[Saved data entries]
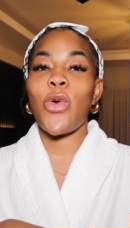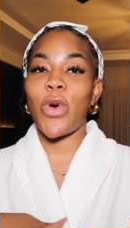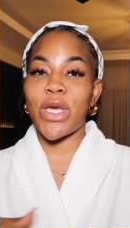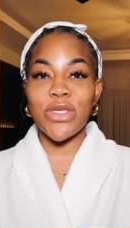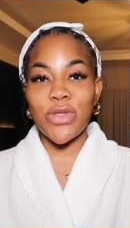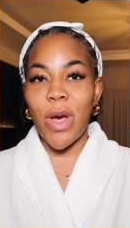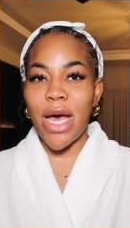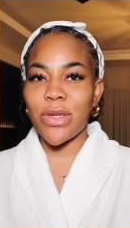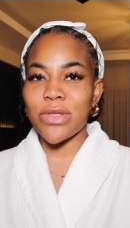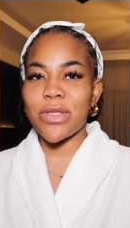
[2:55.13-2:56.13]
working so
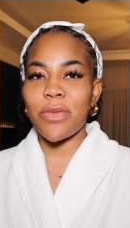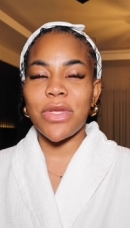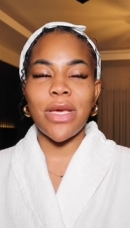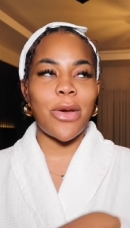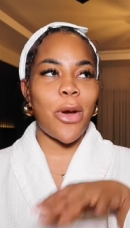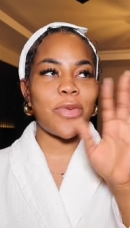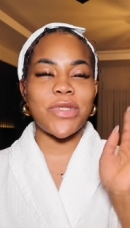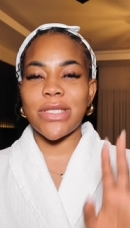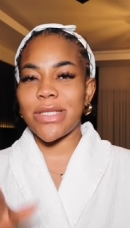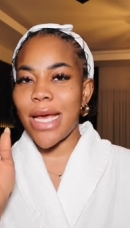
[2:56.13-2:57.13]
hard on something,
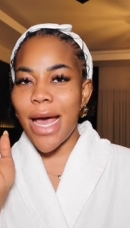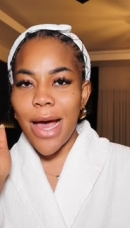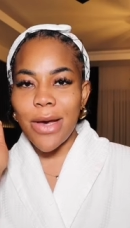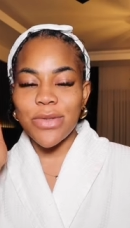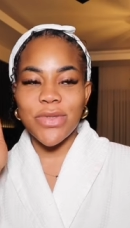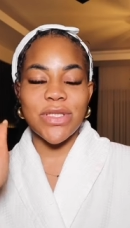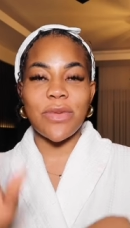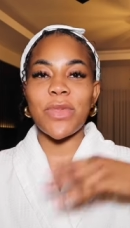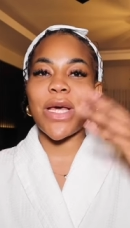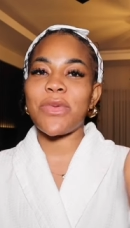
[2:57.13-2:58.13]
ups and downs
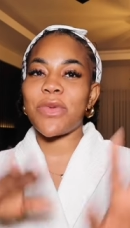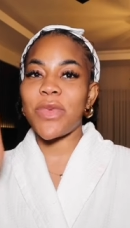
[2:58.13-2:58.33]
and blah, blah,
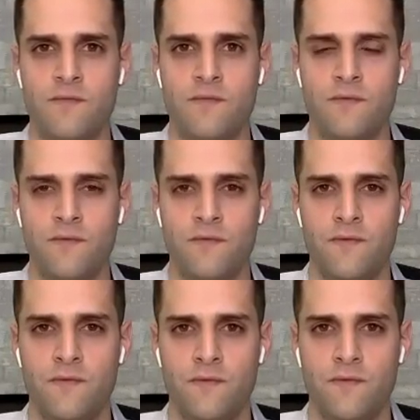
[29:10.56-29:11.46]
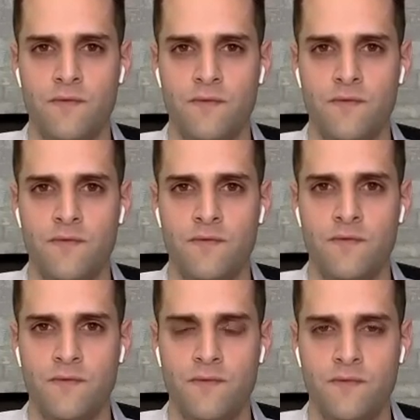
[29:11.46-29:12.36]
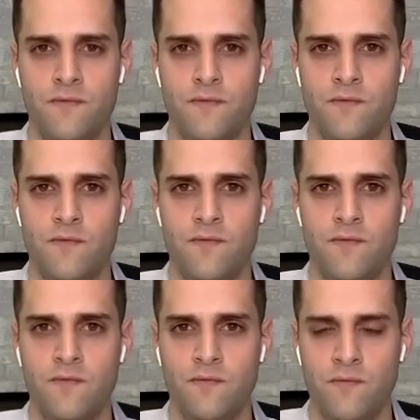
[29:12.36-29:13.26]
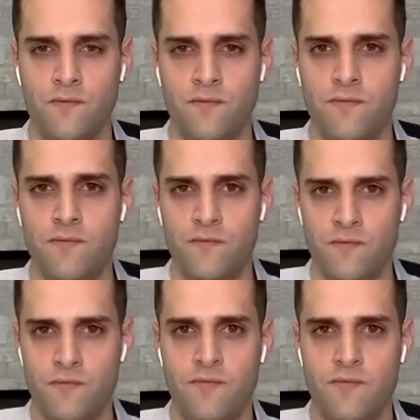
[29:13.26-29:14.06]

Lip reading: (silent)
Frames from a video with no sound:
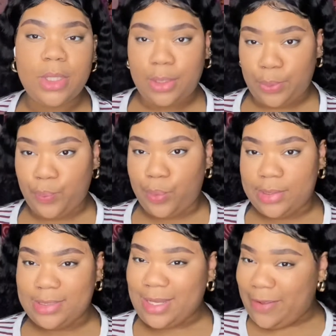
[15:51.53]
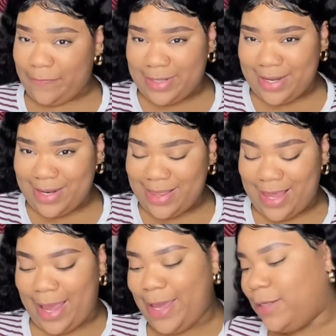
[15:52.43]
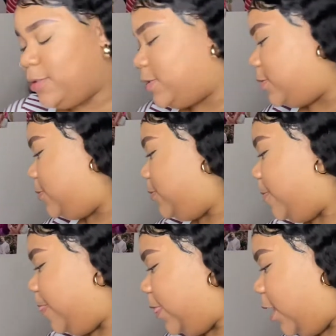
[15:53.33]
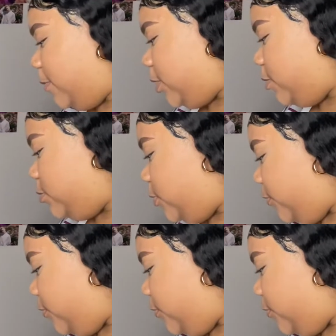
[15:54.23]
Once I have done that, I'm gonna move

The problem - Please write out exactly the lines starting at the one that contains "[29:10.56-29:11.46]" and ending with the final line of the entries, both ends included. Do not write out any pictures.

Answer -
[29:10.56-29:11.46]
[29:11.46-29:12.36]
[29:12.36-29:13.26]
[29:13.26-29:14.06]

Lip reading: (silent)
Frames from a video with no sound:
[15:51.53]
[15:52.43]
[15:53.33]
[15:54.23]
Once I have done that, I'm gonna move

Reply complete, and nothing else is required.